> Work to complete: Some entries follow. Reproduce exactly the lines starting at the one with "[0:05.00-0:06.00]" and stopping after the one with "(1.00 s to 2.00 s)".

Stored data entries
════════════════
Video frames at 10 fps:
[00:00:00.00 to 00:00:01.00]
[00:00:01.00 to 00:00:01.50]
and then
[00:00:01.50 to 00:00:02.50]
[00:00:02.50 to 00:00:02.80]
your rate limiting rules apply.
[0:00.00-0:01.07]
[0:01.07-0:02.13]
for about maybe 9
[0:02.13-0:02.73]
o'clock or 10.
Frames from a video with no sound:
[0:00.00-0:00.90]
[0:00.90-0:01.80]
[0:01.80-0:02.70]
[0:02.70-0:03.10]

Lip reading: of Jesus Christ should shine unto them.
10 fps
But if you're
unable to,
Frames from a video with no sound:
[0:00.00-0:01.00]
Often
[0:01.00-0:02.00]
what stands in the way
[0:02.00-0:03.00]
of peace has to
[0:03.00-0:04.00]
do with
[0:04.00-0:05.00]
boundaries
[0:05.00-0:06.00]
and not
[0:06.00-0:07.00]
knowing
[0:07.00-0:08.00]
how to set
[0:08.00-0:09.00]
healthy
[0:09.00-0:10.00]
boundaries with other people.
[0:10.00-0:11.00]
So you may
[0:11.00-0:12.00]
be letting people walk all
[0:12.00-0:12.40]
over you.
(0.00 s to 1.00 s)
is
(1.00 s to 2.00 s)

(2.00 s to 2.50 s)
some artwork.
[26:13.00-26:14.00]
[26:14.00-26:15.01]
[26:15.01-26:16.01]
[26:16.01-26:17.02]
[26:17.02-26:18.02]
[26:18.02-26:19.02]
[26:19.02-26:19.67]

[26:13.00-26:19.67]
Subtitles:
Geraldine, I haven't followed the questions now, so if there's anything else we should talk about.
════════════════
> Result:
[0:05.00-0:06.00]
and not
[0:06.00-0:07.00]
knowing
[0:07.00-0:08.00]
how to set
[0:08.00-0:09.00]
healthy
[0:09.00-0:10.00]
boundaries with other people.
[0:10.00-0:11.00]
So you may
[0:11.00-0:12.00]
be letting people walk all
[0:12.00-0:12.40]
over you.
(0.00 s to 1.00 s)
is
(1.00 s to 2.00 s)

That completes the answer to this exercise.